“If you feel alone in the world
find someone to worship you”
Henry Hoke invites us into the mind of a philosophical mountain lion in this brief novel. The prose is straightforward – each line a brief thought that flows into the next. No punctuation slowing down the reader, just the musings of a queer mountain lion yearning to understand his own urges. He is aware of his potential for violence – it is part of his origin story. That potential is a throbbing heartbeat you might imagine playing as the soundtrack as he observes humans from his vantage point (a hiking trail near the Hollywood sign, abutting a homeless encampment). He hears short bursts of conversations as friends hike together and thrills at the fear he inspires when one catches a brief glimpse of him. He finds some humans endearing and others repulsive. He relates intimately to them, especially when he observes them at their most animalistic (eating, sleeping, having sex). This mountain lion is capable of powerful connection with other creatures, guided by instincts too strong to ignore. The build towards the conclusion feels both fanciful (only in a book, amirite?) and earned.
I don’t live in LA, nor do I have much knowledge of the geography in that area – I suspect if you do there might be more small bursts of recognition here and there that might enhance some parts of the novel. There are some parts that irk me just a bit (because the main character isn’t human, he only innately understands how to spell SOME human words, and others receive phonetic treatments, such as “ellay”. Small quibble, I know.) Overall, this book, easily read in an afternoon, is a vicious story about humanity.

Kate Folk takes on humanity with equal strength in her collection of short stories, but this time through a strictly human lens. Well, okay, not STRICTLY human, as we see in the stories that bookend this collection – “Out There” and “Big Sur” imagine a world in which women are routinely fooled by “blots” – seemingly perfect men who are actually corrupt bots programmed by Russia. While they act as though they are interested in the lives of the women they target, their actual goal is to lure them to Big Sur, where they steal all of their personal data, then disappear into a lavender-scented cloud after perfectly pleasant hotel sex.
This collection of short stories is sort of like Black Mirror, but rather than simply imagining the impact of new technology, Folk imagines what would happen if the psychological horrors of being a woman (especially a single woman) became even more visceral. What happens when it isn’t just a metaphorical heart but an actual organ on the line every time you date someone?
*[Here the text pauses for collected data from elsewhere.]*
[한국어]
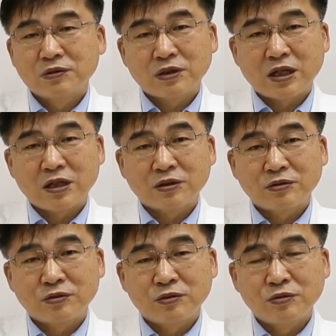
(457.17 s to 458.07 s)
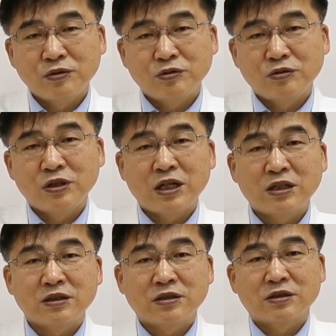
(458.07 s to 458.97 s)
다 좋은
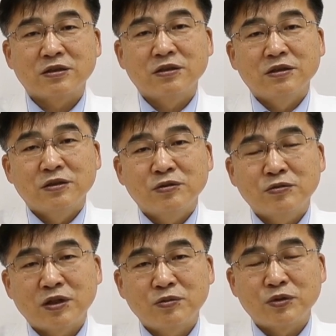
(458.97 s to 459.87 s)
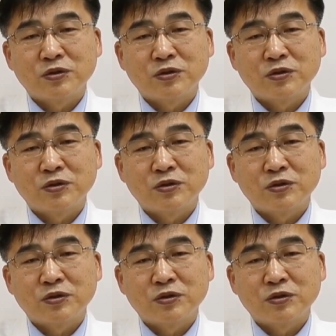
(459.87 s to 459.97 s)
유의한 효과를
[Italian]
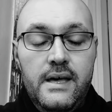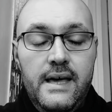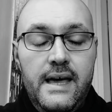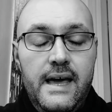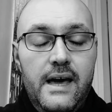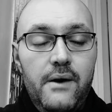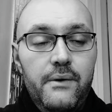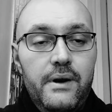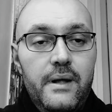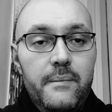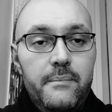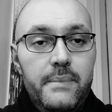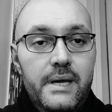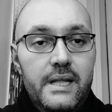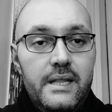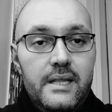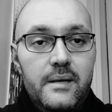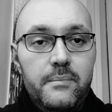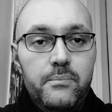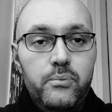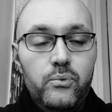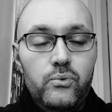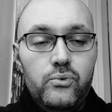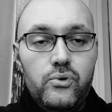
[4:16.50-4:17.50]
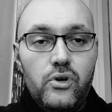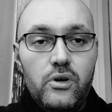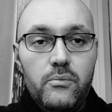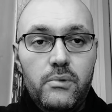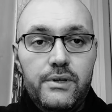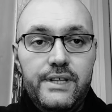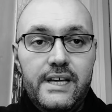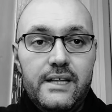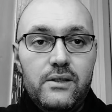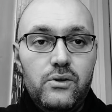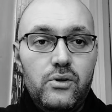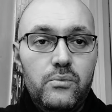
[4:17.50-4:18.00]
È un ambiente appunto, come ho
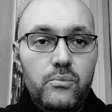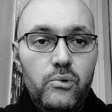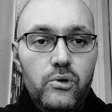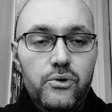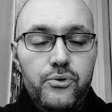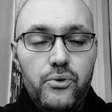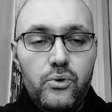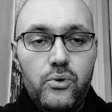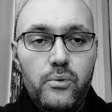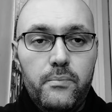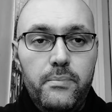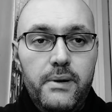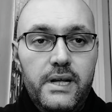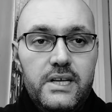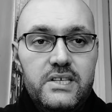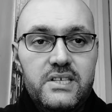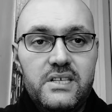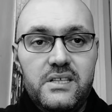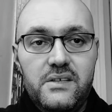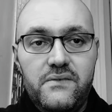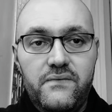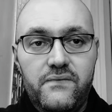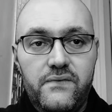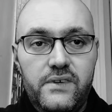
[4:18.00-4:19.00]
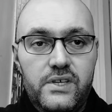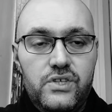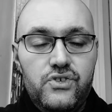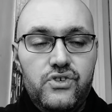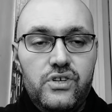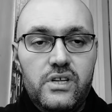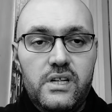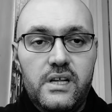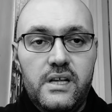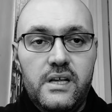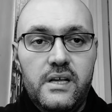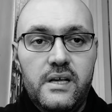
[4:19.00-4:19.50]
detto, molto complesso e
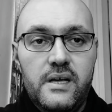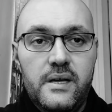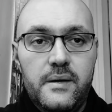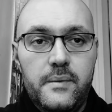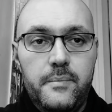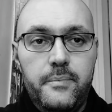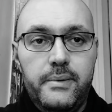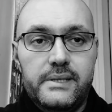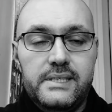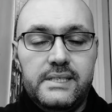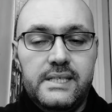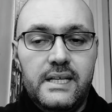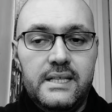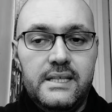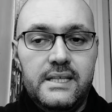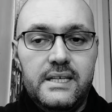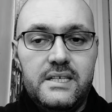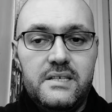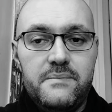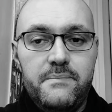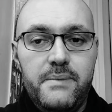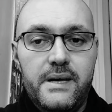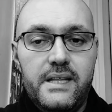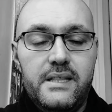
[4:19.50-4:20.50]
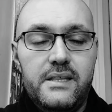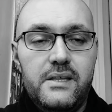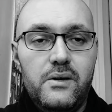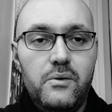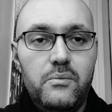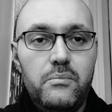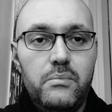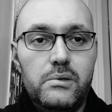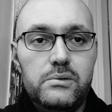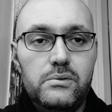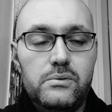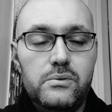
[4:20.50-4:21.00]
difficile, per tanti aspetti è
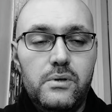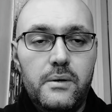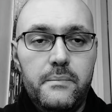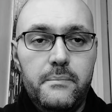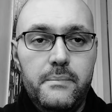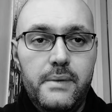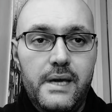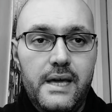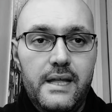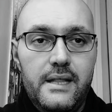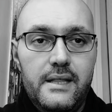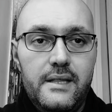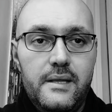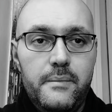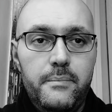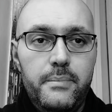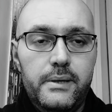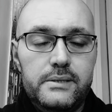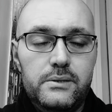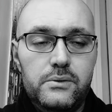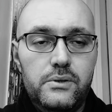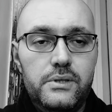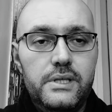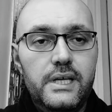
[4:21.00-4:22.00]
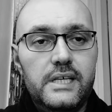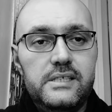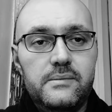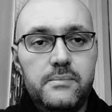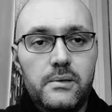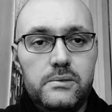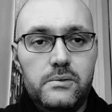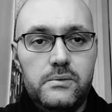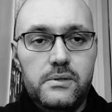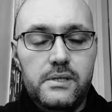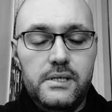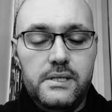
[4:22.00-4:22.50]
un brutto ambiente, per non dire
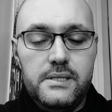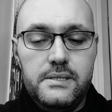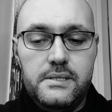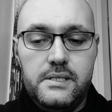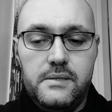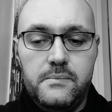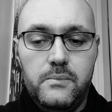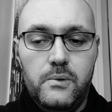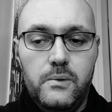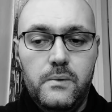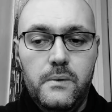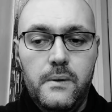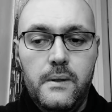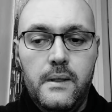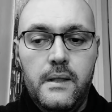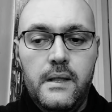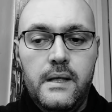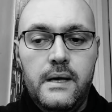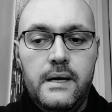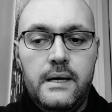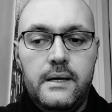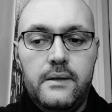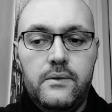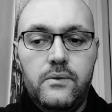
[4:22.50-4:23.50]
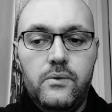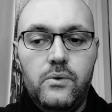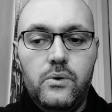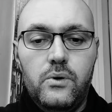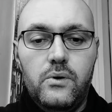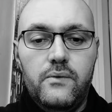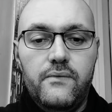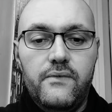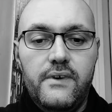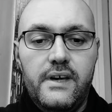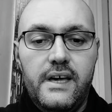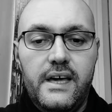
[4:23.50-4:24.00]
bruttissimo,
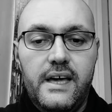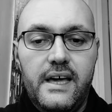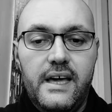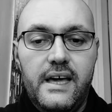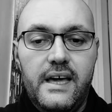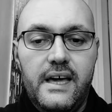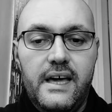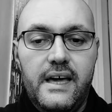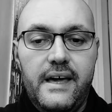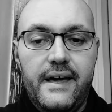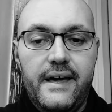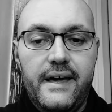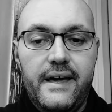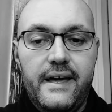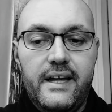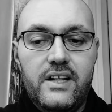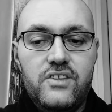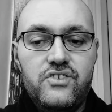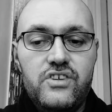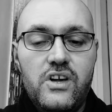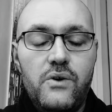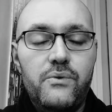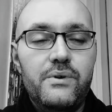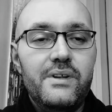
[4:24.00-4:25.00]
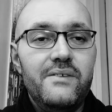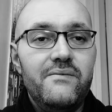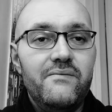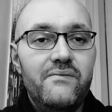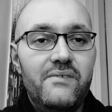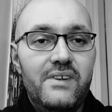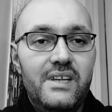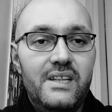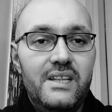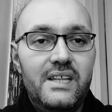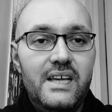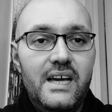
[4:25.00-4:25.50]
dove c'è
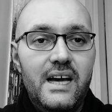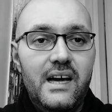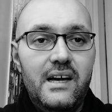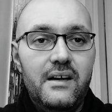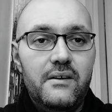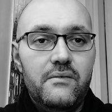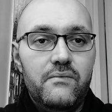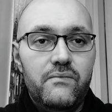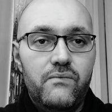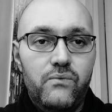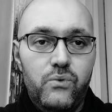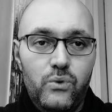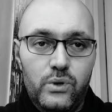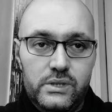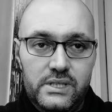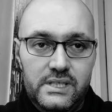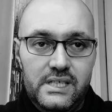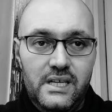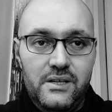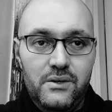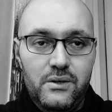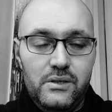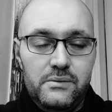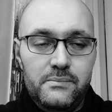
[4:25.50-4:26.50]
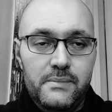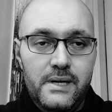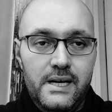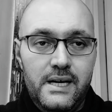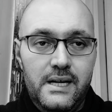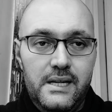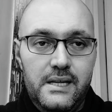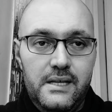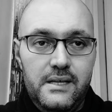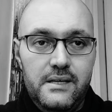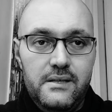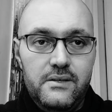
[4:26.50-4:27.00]
un'invidia fuori dal
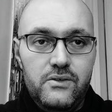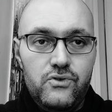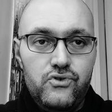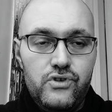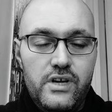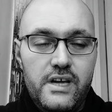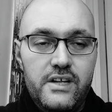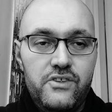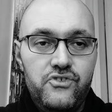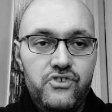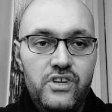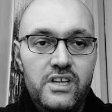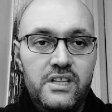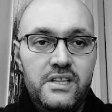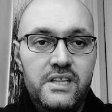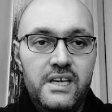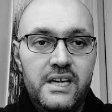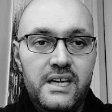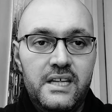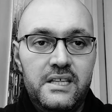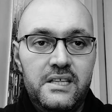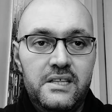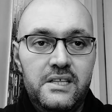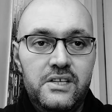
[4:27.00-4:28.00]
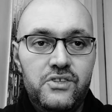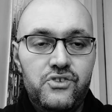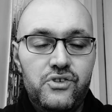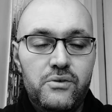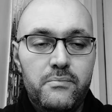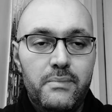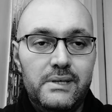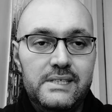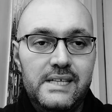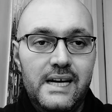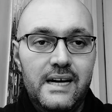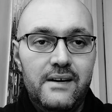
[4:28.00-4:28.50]
normale, cioè gente che ti dice
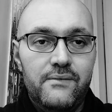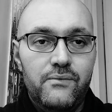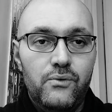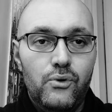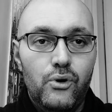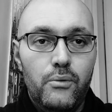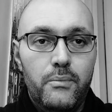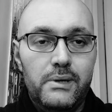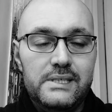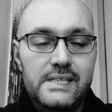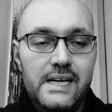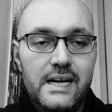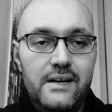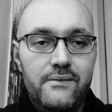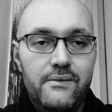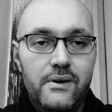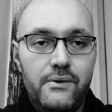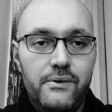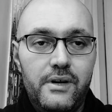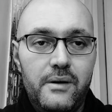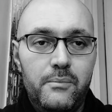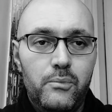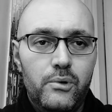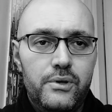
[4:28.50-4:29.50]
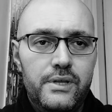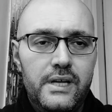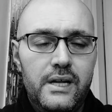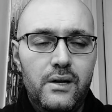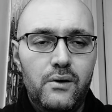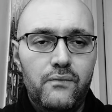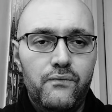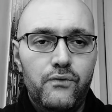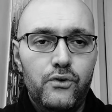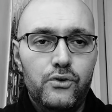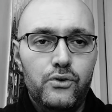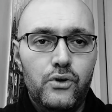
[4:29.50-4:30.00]
bravo, brava, una modella,
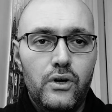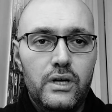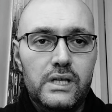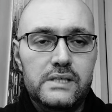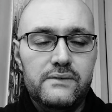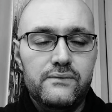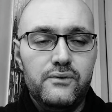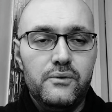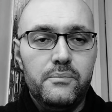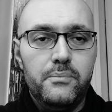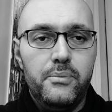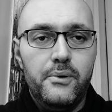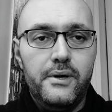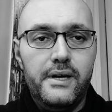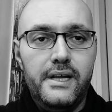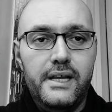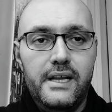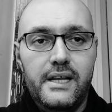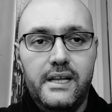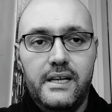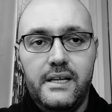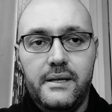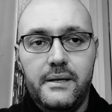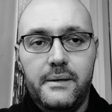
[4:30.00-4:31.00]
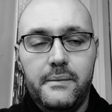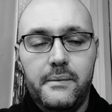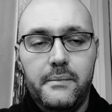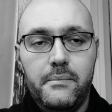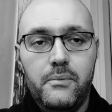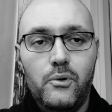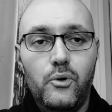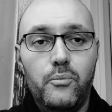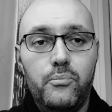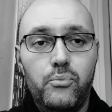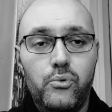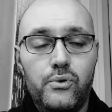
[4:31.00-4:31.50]
un fotografo, poi li,
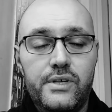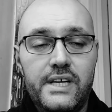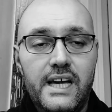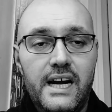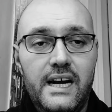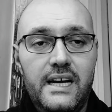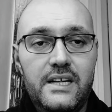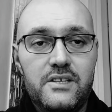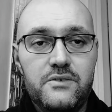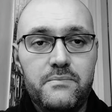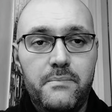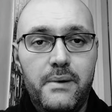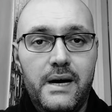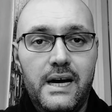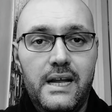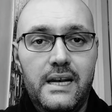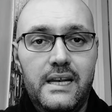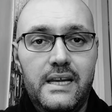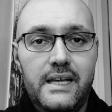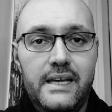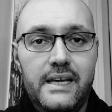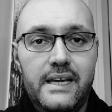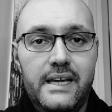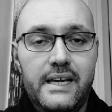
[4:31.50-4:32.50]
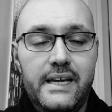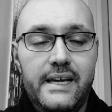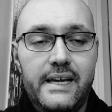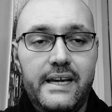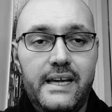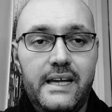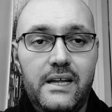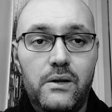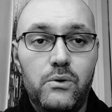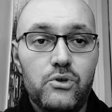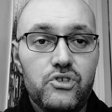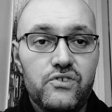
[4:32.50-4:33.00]
lo pugnala alle spalle
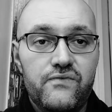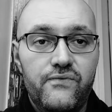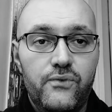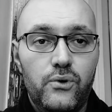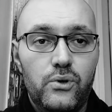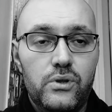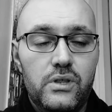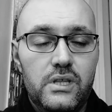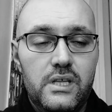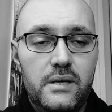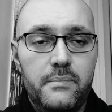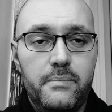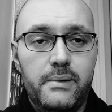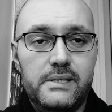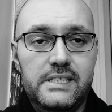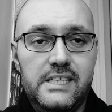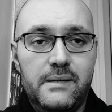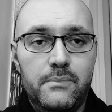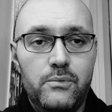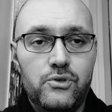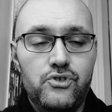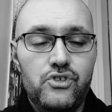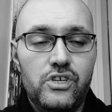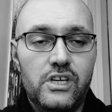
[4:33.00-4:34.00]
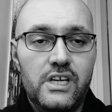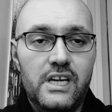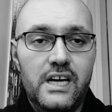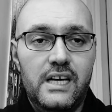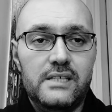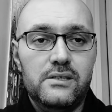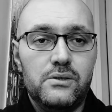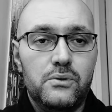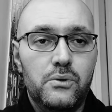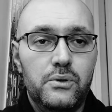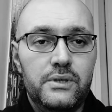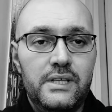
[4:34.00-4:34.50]
e lo sfotte, parliamoci
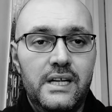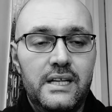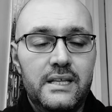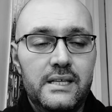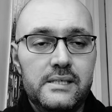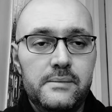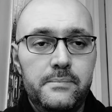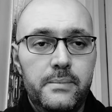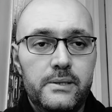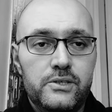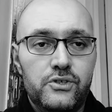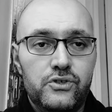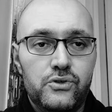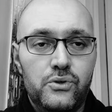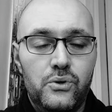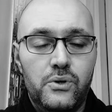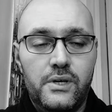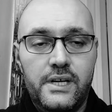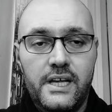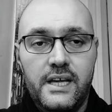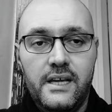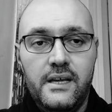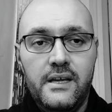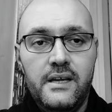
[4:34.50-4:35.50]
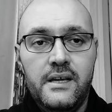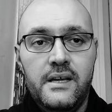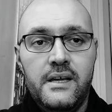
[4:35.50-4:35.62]
chiaro, con altre persone,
What happens when our outsides actually become as mushy as our insides as the night falls?
I loved this collection, for all the ways in which it subverts expectations (a house that requires a certain type of oil to moisten its walls, or one in which a head mysteriously appears in the floor?) and most especially for all the ways in which we find all-too-familiar feelings. Even as the world is overtaken by a void, a woman worries that she accidentally settled for a man who earnestly croons Dylan lyrics. In a stand-out story, “The Bone Ward”, despite the very real threat of death due to an agonizing condition, the protagonist is willing to slow her own recovery in order to prolong her exposure to a man (who is clearly not worthy of her attention). The characters are at once oblivious and also recognizable.
May these books find their way onto your library queues!